Olivia also spoke on another future project she is planning with frequent collaborator, Moteleola, a producer from London. “I love him. I call him my “soul twin” in music because everything he sends [to] me I can write to. We just get each other completely, he’s great to work with”. They are set to work on an EP later this year, despite the mishap (on Olivia’s part) that occurred when they met for the first time, “He came to one of my gigs, I was like, “Hi”, went to give him a hug and spilt his drink all over him!” Olivia acknowledged that might not have given Moteleola the best first impression, but it’s these relatable stories that she communicates via conversation as well as her music that make her so captivating. People within the music industry must think so too, as she’s already writing songs for other artists, saying, “I love songwriting – one of my favourite parts is the writing of the song. I still want to develop my own career but I want to do that as well”.

Though Olivia has her sights set on working with the many artists she respects in both the UK and the US, she has a particular eagerness to connect with other female artists, she explained, “I feel like there’s so much love and support for male artists toward other male artists, but there’s nothing like that for females. I feel like they’re all against each other. I feel like we need to bring it together a bit”. She specified UK acts Flava D (a DJ/Producer) and Little Simz (a rapper) as people she would like to work with, as well as lyricist Chelsea Reject and vocalist T’nah Apex, both from the US.
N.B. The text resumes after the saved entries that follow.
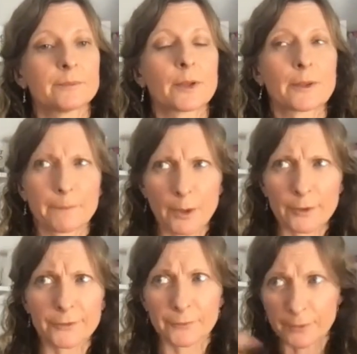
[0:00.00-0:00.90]
But the
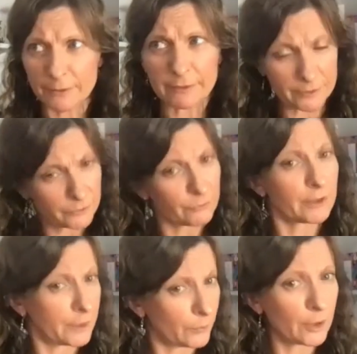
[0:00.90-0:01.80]
perseverance is
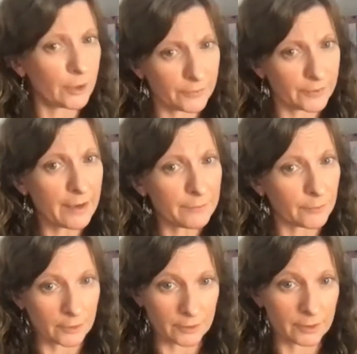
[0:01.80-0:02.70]
really worth the
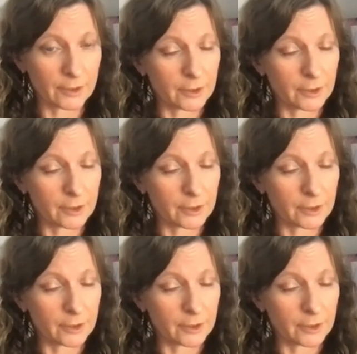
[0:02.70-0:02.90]
effort.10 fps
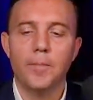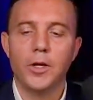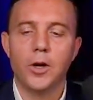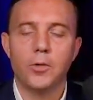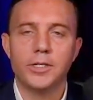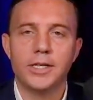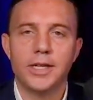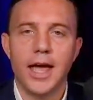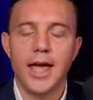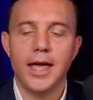you know
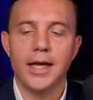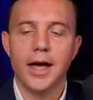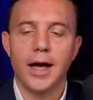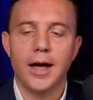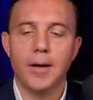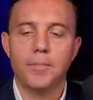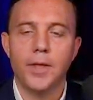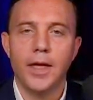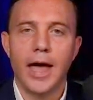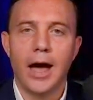today um,
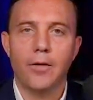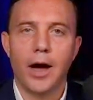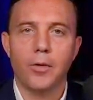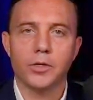how how are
For now, Olivia is concentrating on the release of her EP, in addition to the continuation of the ‘I Luv Live Tour’, on which she is featured. She will be playing in Manchester, Brighton and Bristol following her performance in London last month. Olivia expressed, “I’m really new to live performing because I’ve been so busy creating all my music and my networks. Now we’ve got so many people supporting on radio – I feel like I know more industry people than I have got fans – so this is why it’s time to gig”. It can only be a matter of time before her fan base grows further, with the consistent quality of music presented combined with her infectious personality that only adds to her magnetism. It’s difficult not to envisage Olivia Louise becoming a household name in the years to come.